En se libérant de HED, Philippe Guiton espère bien se consacrer à d’autres activités : « Depuis 10 ans, j’espère toujours parvenir à remonter Mia. En 2014, à Lyon, j’avais fait une proposition pour en transformer le concept en quadricycle de type voiture sans permis. Il y avait quelqu’un de chez Citroën. Avec l’Ami, j’ai quand même un peu l’impression de m’être fait pomper mon idée. Même s’il reste toujours possible à plusieurs personnes d’avoir simultanément la même bonne intuition ».

Un autre de ses projets était de monter à Besançon un garage pour réparer les véhicules électriques de toutes marques et en parallèle faire de la formation spécifique, par exemple au lycée de Montbéliard, sur le territoire de Peugeot.

Un peu à la manière de Révolte : « J’aimerais bien mêler effectivement d’une manière ou d’une autre les e-Garages d’Alexis et Lucas à mon projet. Suite à un double investissement financier de ma part à titre personnel et à travers ma holding Passalact pour favoriser l’émergence d’idées intéressantes pour l’avenir, ils m’ont demandé de faire partie de leur équipe de réflexion ».

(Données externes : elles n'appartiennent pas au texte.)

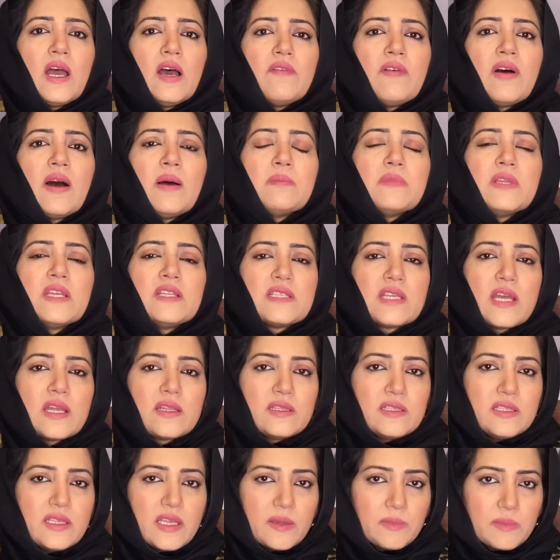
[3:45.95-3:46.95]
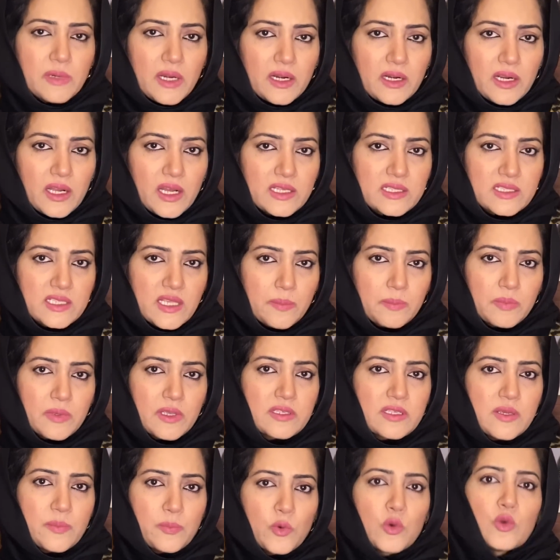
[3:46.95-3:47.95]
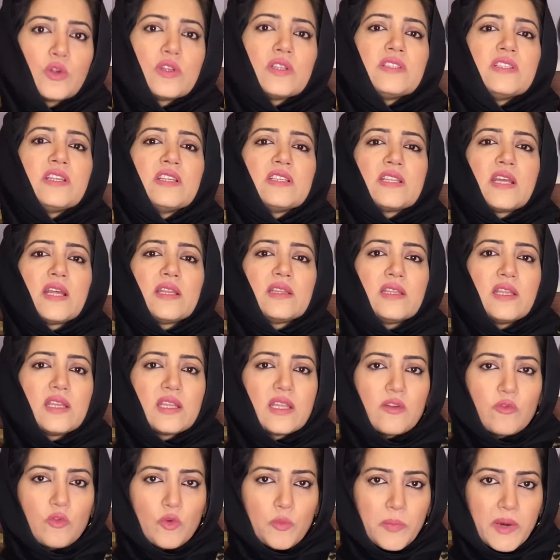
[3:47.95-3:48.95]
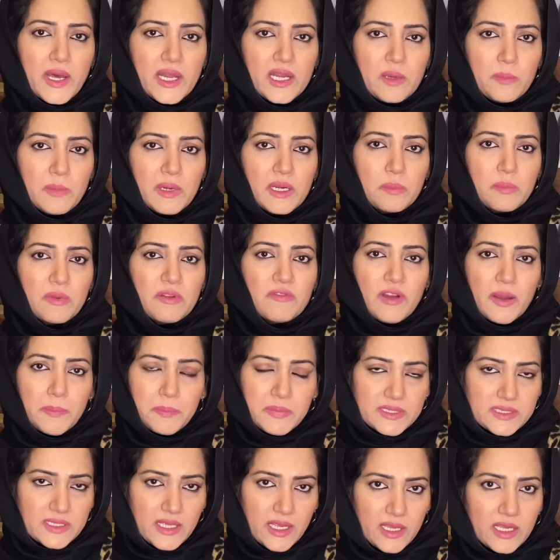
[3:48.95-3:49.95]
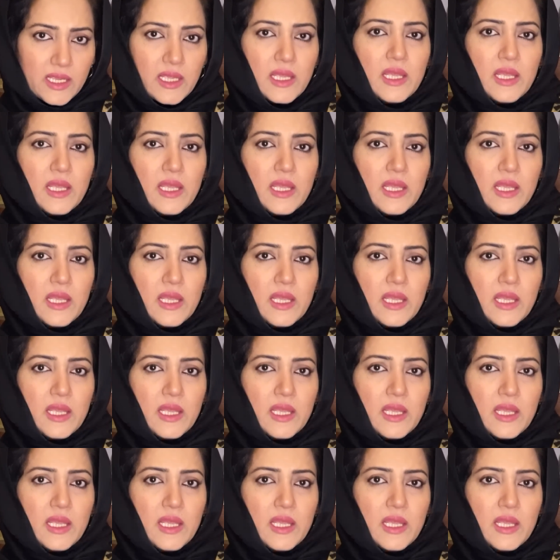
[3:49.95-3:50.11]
आवाम ये चाहती है इमरान खान साहब के सपोर्टर्स ये चाहते हैं कि वो पार्लियामेंट में वापस आए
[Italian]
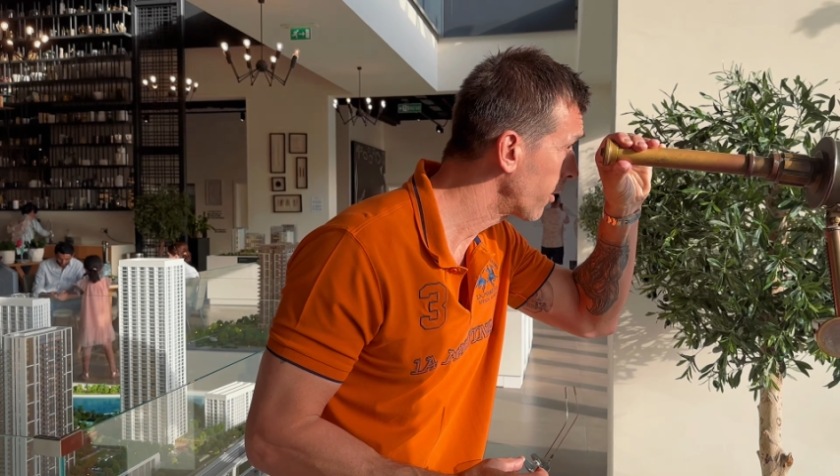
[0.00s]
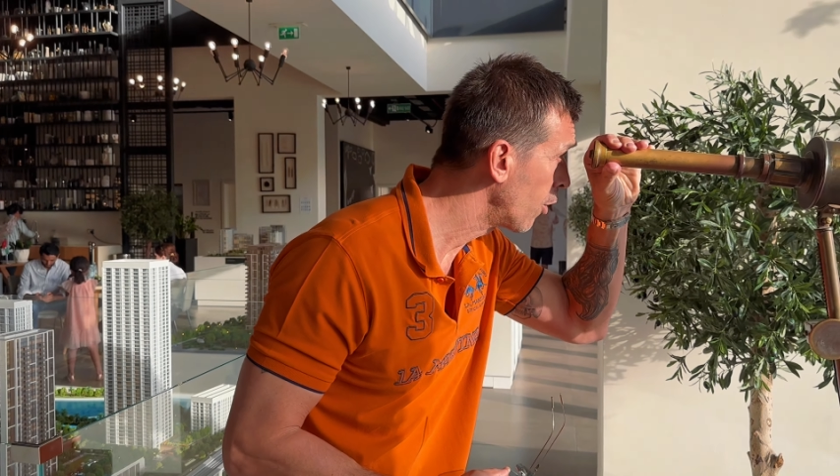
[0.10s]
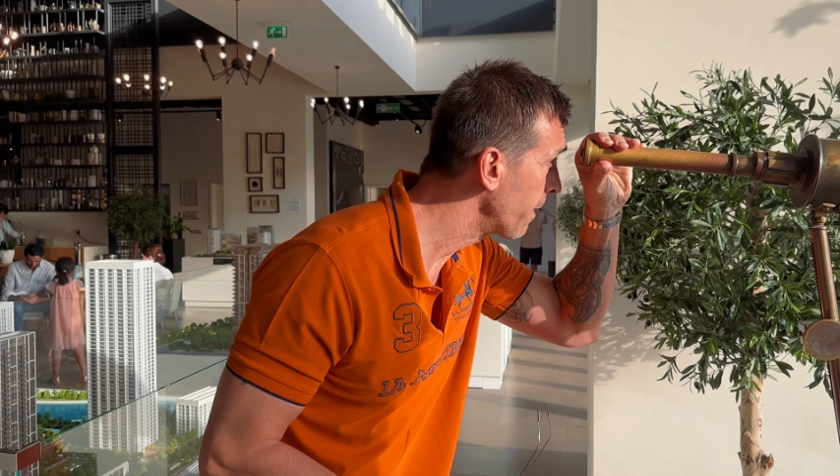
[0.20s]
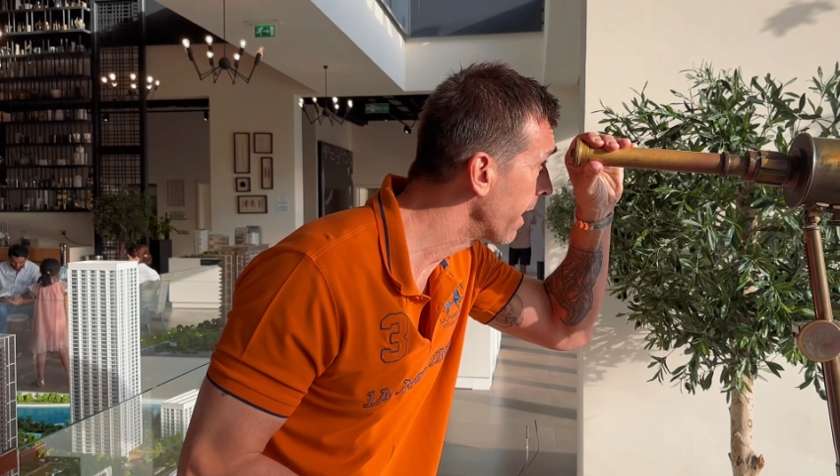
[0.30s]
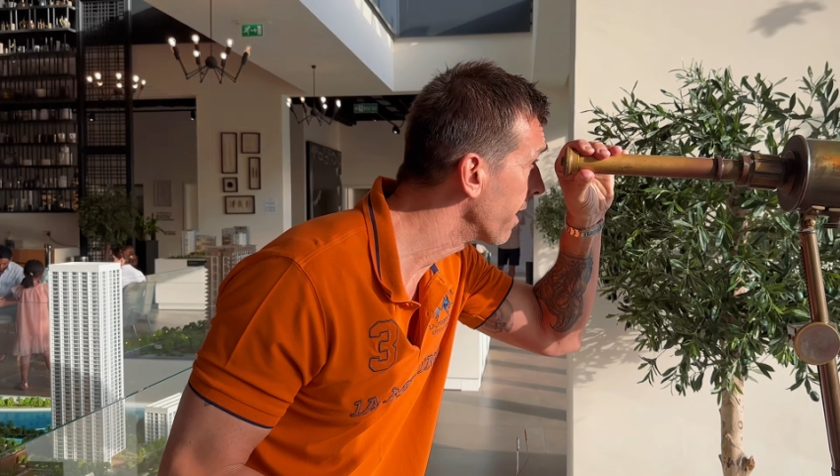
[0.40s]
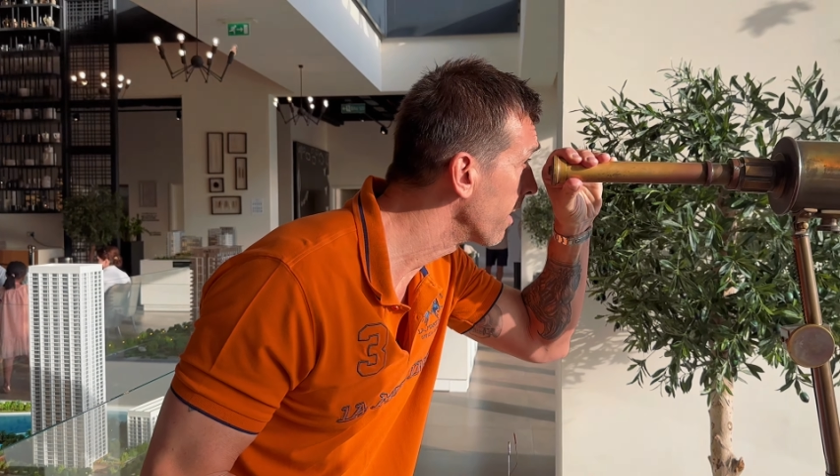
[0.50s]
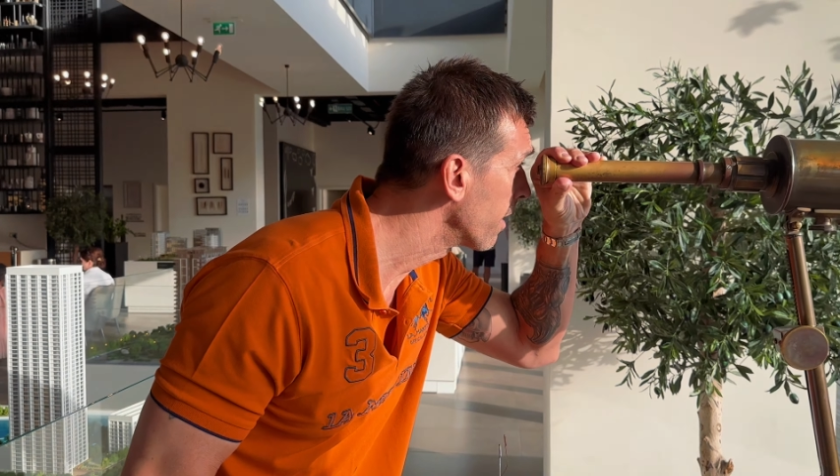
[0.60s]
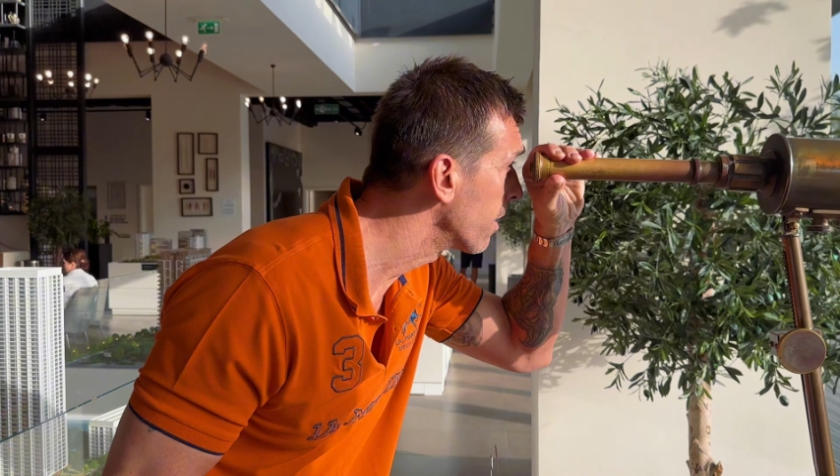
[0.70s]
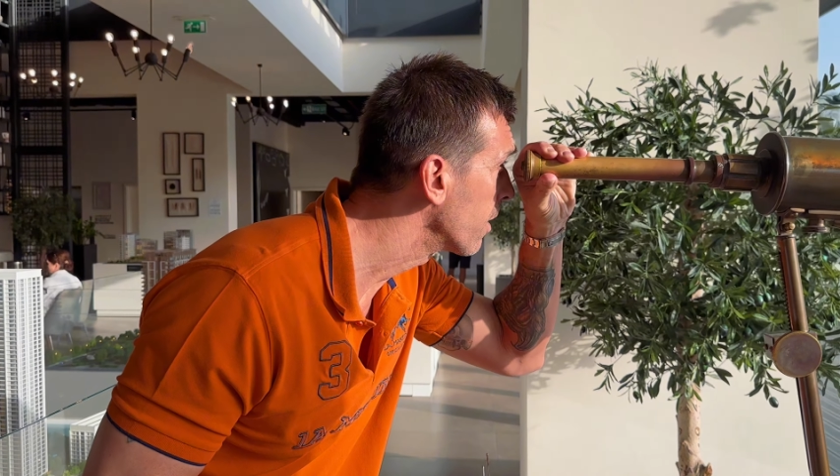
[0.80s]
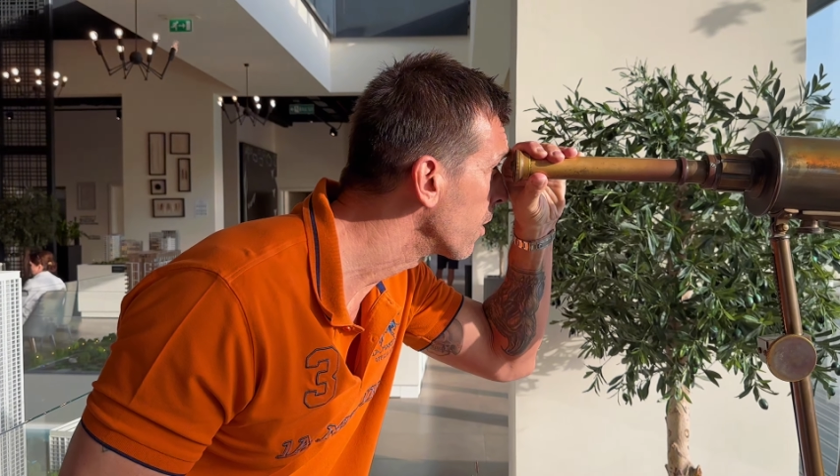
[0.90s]
come
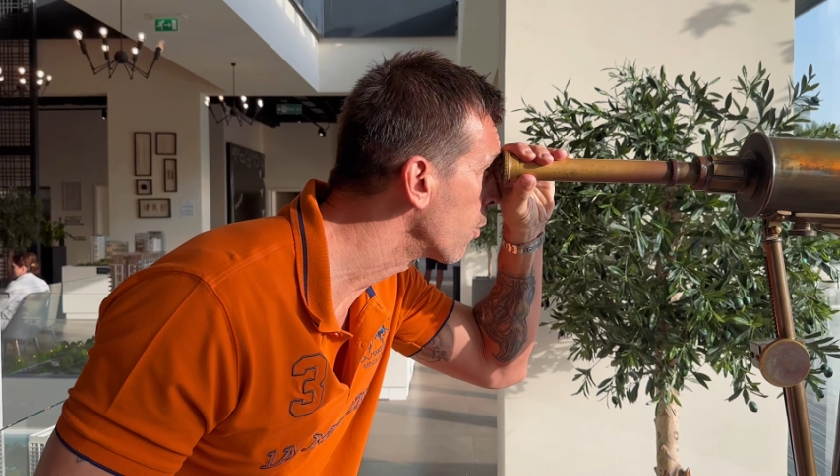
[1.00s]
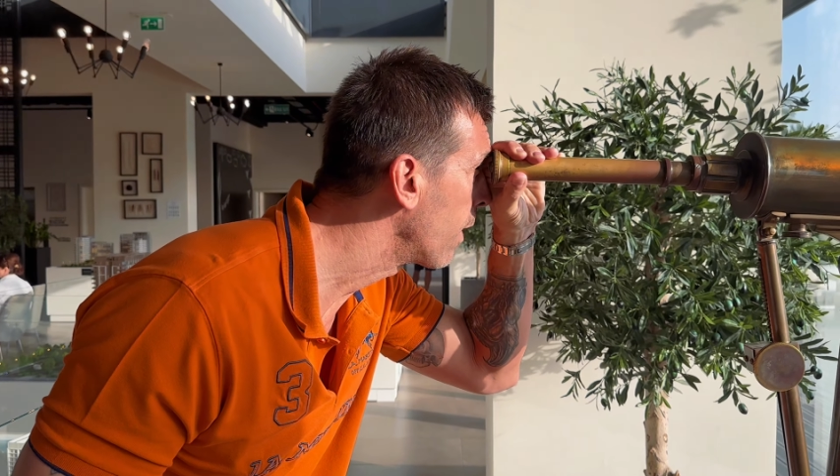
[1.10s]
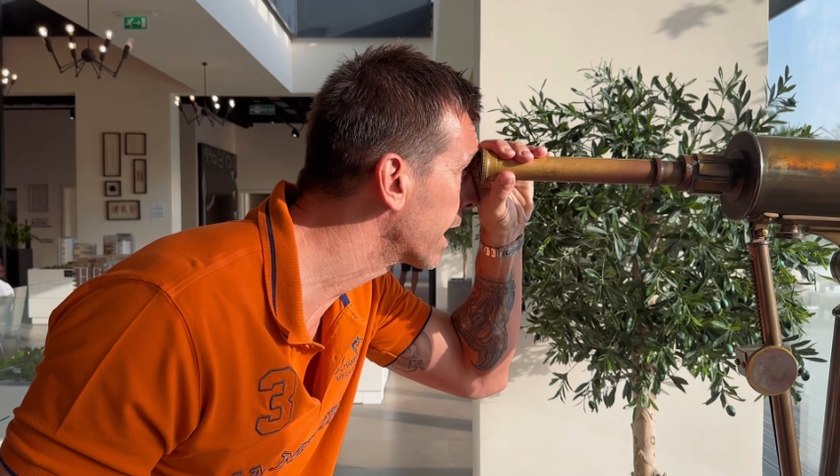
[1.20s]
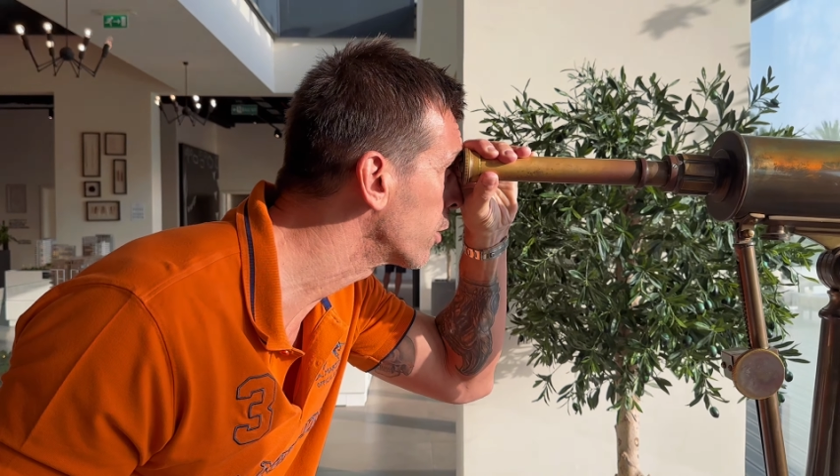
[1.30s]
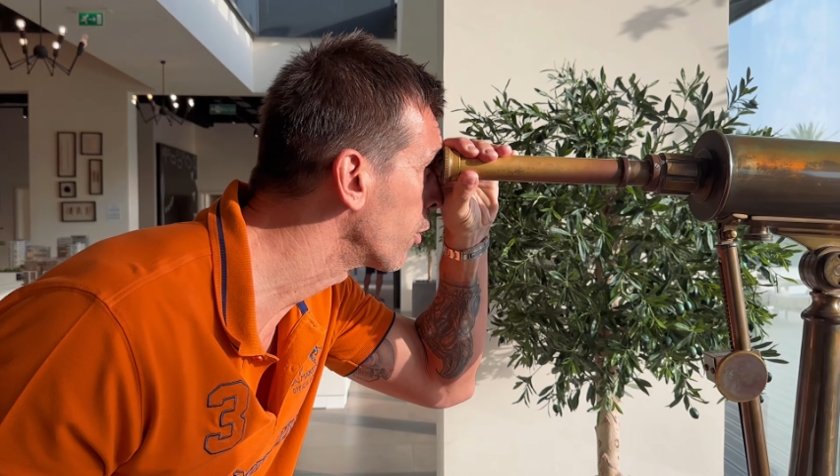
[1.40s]
guardo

Automobile Propre et moi-même remercions beaucoup Philippe Guiton pour son témoignage.

Avis de l'auteur

Pour le présent article que nous avions au départ planifié en novembre dernier, Philippe Guiton nous avait fourni tellement de matière que nous aurions pu produire 3 ou 4 articles sur les sujets qui l’intéressent en rapport avec la mobilité durable.

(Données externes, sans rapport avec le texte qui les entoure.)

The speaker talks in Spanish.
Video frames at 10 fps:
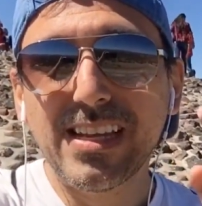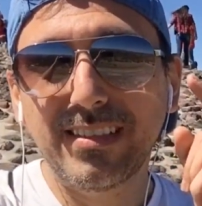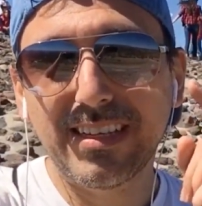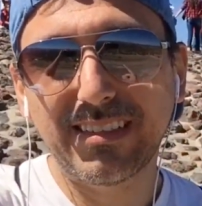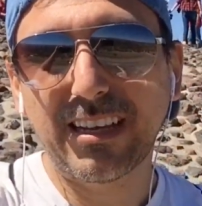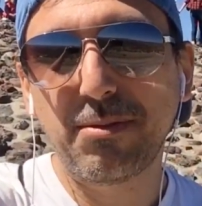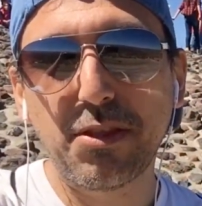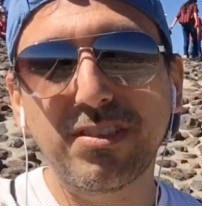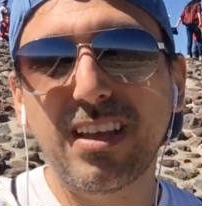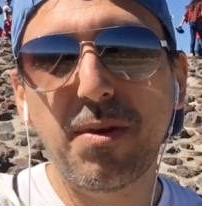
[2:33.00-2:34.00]
Si estás
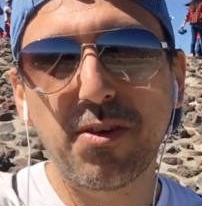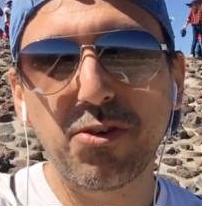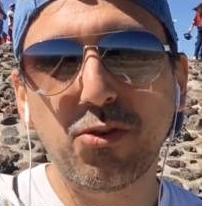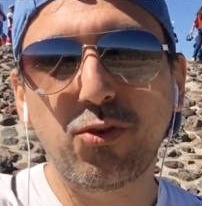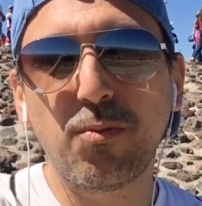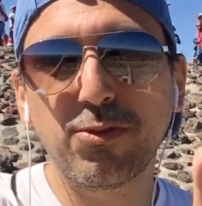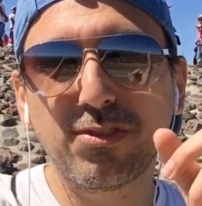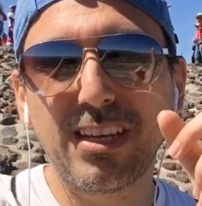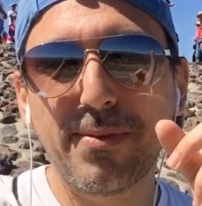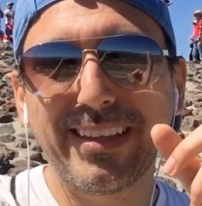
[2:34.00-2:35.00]
viendo este video en YouTube,
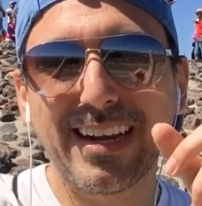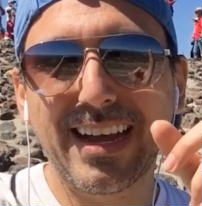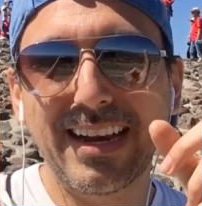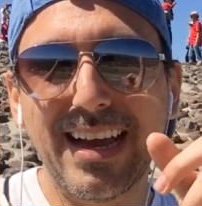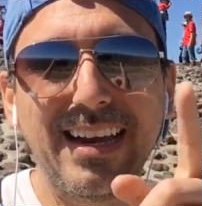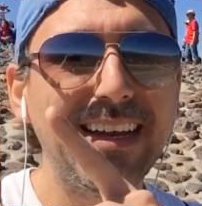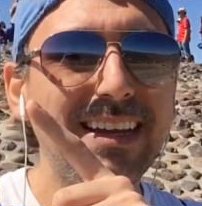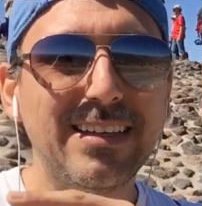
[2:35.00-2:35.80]
suscríbete al canal,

Il manquait juste quelques éléments, en particulier au moins une photo d’illustration. Ce n’était cependant pas la bonne période pour cela. A peine les Opel Vivaro-e recouverts de leur flocage, ils étaient mobilisés pour l’entretien des appareils de chauffage.

A l’approche de l’hiver, notre lecteur était débordé et sous pression. Ceux qui le connaissent savent d’ailleurs qu’il ne compte pas ses heures dans ces moments-là, étant aussi sur le pont les week-ends avec des horaires à rallonge.

C’est pourquoi nous sommes satisfaits aujourd’hui de pouvoir enfin livrer son témoignage, d’une façon différente et plus large que prévu au départ. Sans doute plus intéressante aussi pour la majorité de nos lecteurs.

Initialement, nous étions partis sur un comparatif strict entre les utilitaires GNV et électriques à l’usage. La perspective de passer son entreprise a ravivé des idées anciennes qui pourraient bien se concrétiser d’une façon ou d’une autre.